** Working data follows **
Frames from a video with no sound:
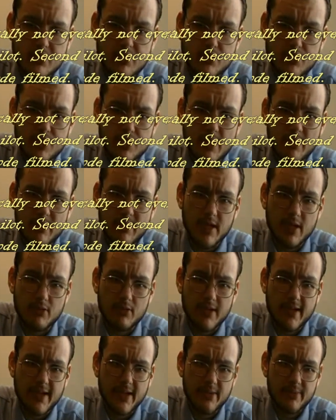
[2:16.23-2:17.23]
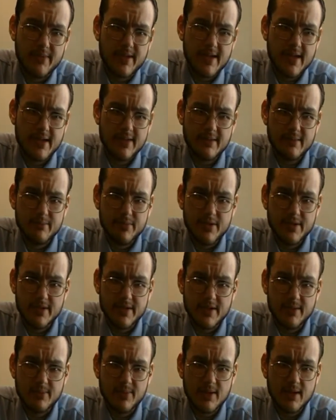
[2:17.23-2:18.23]
Mr. Subtitle will help me out in
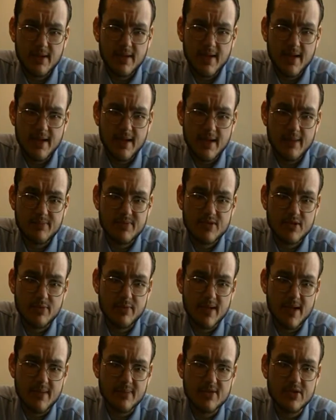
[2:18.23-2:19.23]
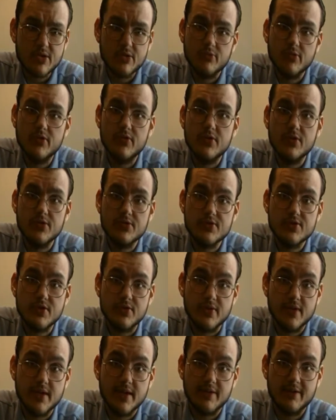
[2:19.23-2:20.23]
putting up episode by episode reviews
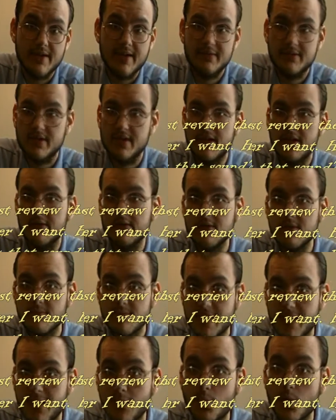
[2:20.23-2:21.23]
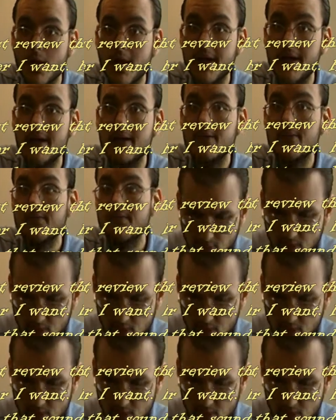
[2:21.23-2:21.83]
so that I don't have to cover them that way.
** End of Working data **
Exactly as written, please copy out the whole set of records, skipping images.

**Your response:**
Frames from a video with no sound:
[2:16.23-2:17.23]
[2:17.23-2:18.23]
Mr. Subtitle will help me out in
[2:18.23-2:19.23]
[2:19.23-2:20.23]
putting up episode by episode reviews
[2:20.23-2:21.23]
[2:21.23-2:21.83]
so that I don't have to cover them that way.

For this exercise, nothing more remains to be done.